— EXERCISE REQUIREMENTS —
From the line with "[0:16.25-0:17.25]" to the line with "What the speaker says: And", output every line below exactly, both ends included. Skip the pictures.

— GIVEN INFORMATION —
:::

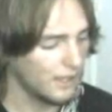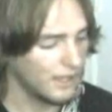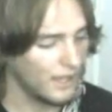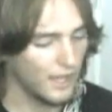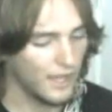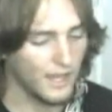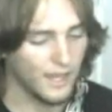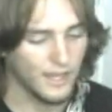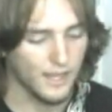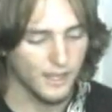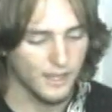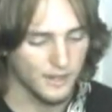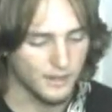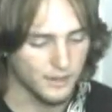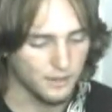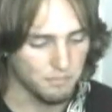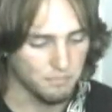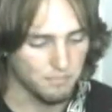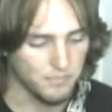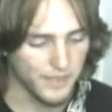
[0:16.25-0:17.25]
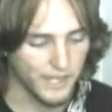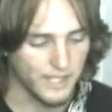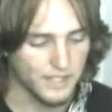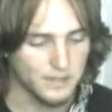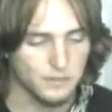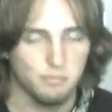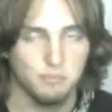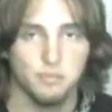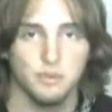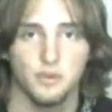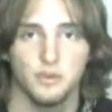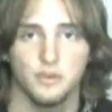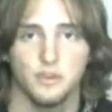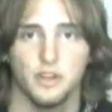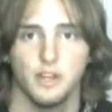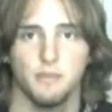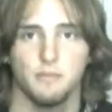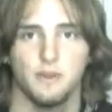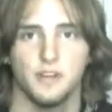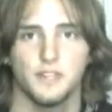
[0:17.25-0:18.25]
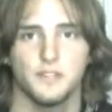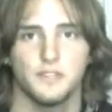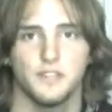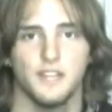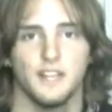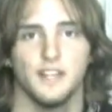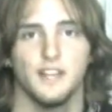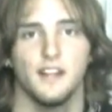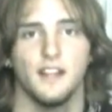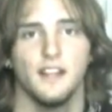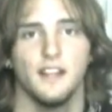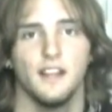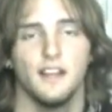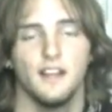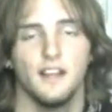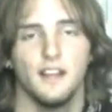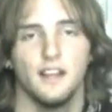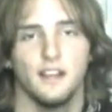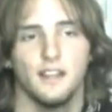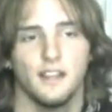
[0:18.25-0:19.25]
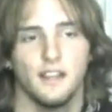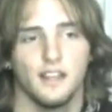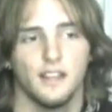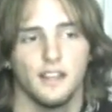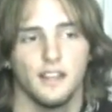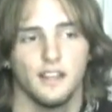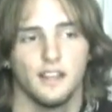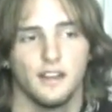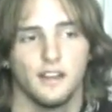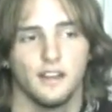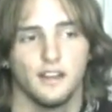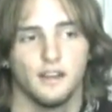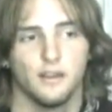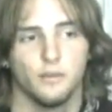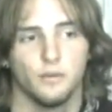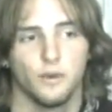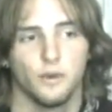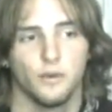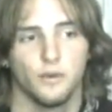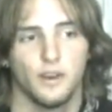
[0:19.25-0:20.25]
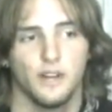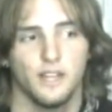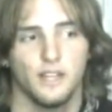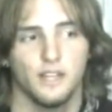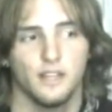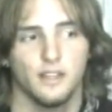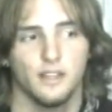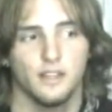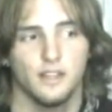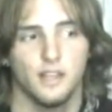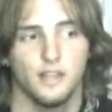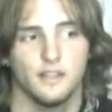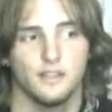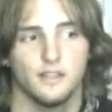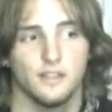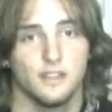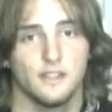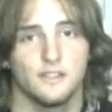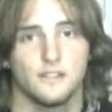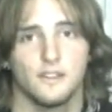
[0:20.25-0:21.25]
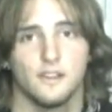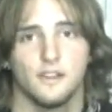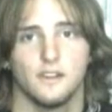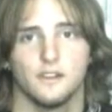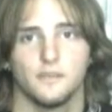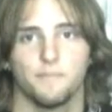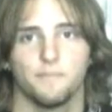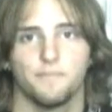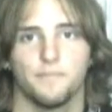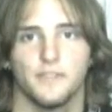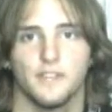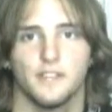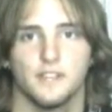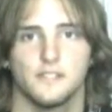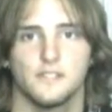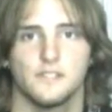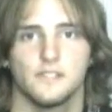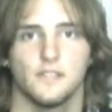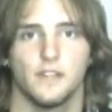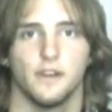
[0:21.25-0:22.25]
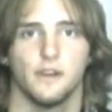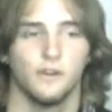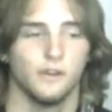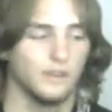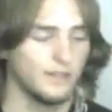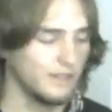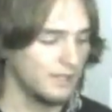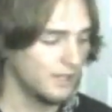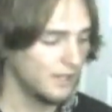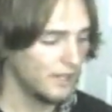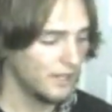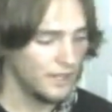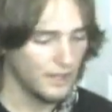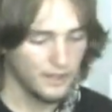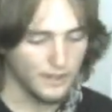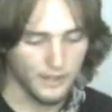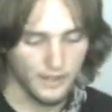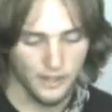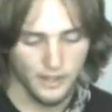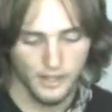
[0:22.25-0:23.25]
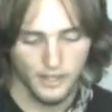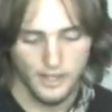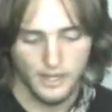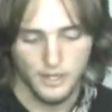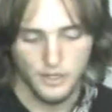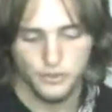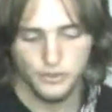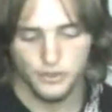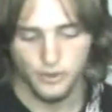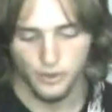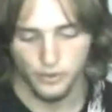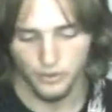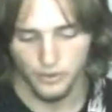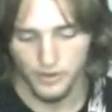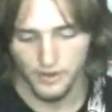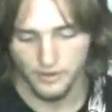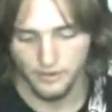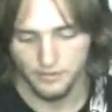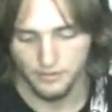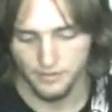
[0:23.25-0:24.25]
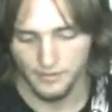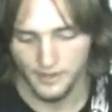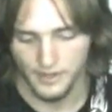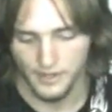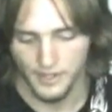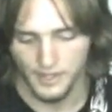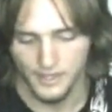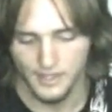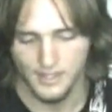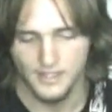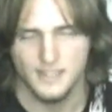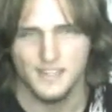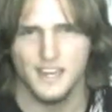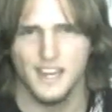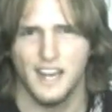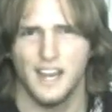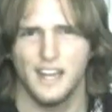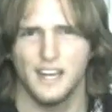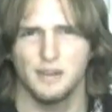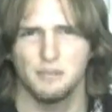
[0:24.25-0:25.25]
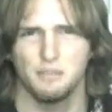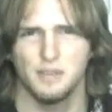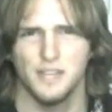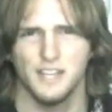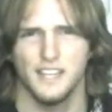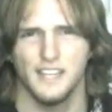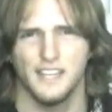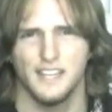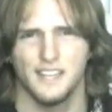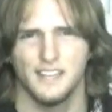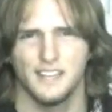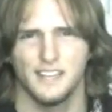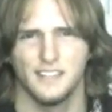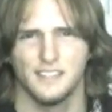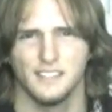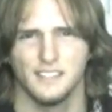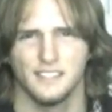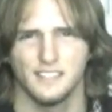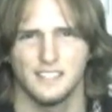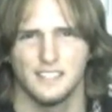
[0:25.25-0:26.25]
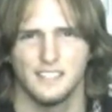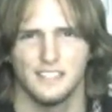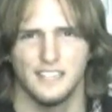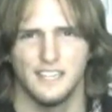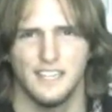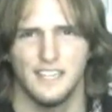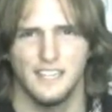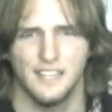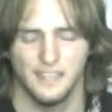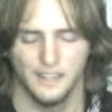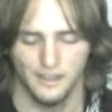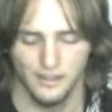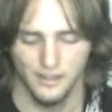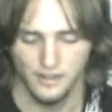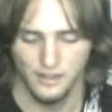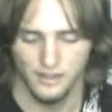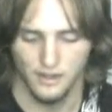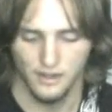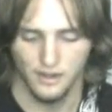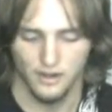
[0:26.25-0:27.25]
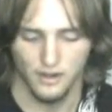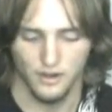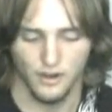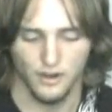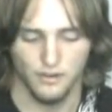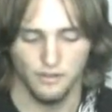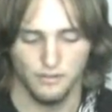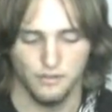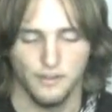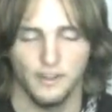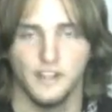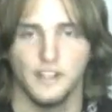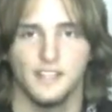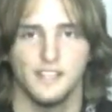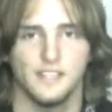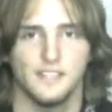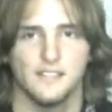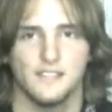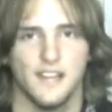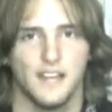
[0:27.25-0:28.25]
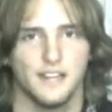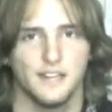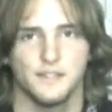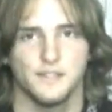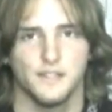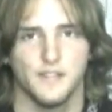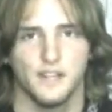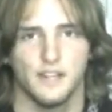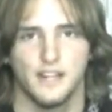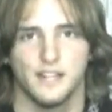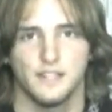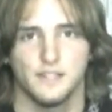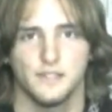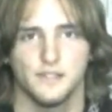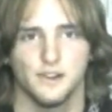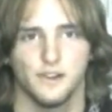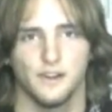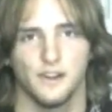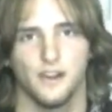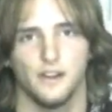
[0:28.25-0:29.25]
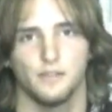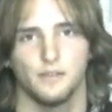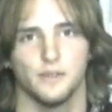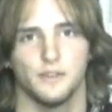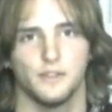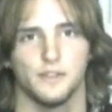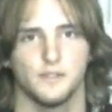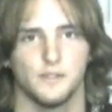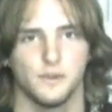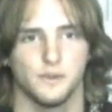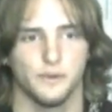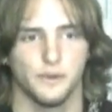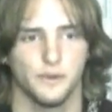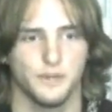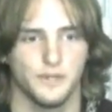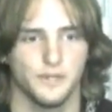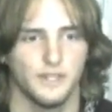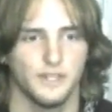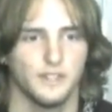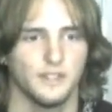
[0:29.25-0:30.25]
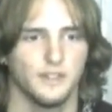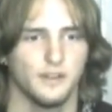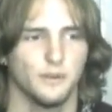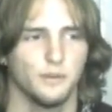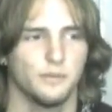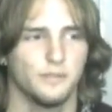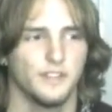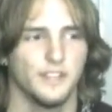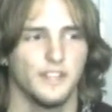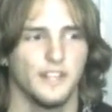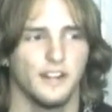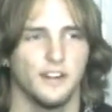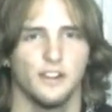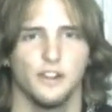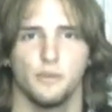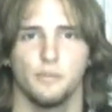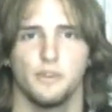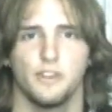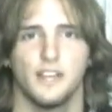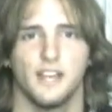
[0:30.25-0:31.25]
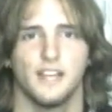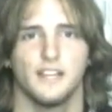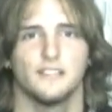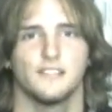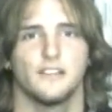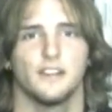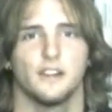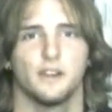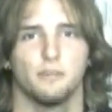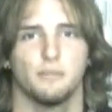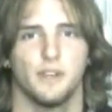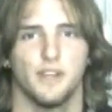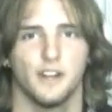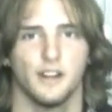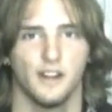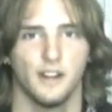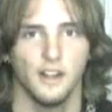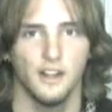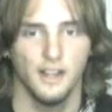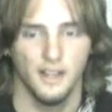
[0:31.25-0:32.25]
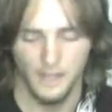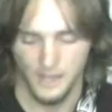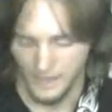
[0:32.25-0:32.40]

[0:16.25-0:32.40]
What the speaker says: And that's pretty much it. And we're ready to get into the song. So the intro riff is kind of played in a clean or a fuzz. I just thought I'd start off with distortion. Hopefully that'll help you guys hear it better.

:::

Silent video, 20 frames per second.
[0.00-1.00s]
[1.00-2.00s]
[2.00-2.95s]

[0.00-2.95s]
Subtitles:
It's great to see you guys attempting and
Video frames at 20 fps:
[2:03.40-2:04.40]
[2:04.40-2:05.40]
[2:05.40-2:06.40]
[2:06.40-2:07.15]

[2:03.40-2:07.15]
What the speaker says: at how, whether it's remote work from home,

:::

— EXERCISE ANSWER —
[0:16.25-0:17.25]
[0:17.25-0:18.25]
[0:18.25-0:19.25]
[0:19.25-0:20.25]
[0:20.25-0:21.25]
[0:21.25-0:22.25]
[0:22.25-0:23.25]
[0:23.25-0:24.25]
[0:24.25-0:25.25]
[0:25.25-0:26.25]
[0:26.25-0:27.25]
[0:27.25-0:28.25]
[0:28.25-0:29.25]
[0:29.25-0:30.25]
[0:30.25-0:31.25]
[0:31.25-0:32.25]
[0:32.25-0:32.40]

[0:16.25-0:32.40]
What the speaker says: And that's pretty much it. And we're ready to get into the song. So the intro riff is kind of played in a clean or a fuzz. I just thought I'd start off with distortion. Hopefully that'll help you guys hear it better.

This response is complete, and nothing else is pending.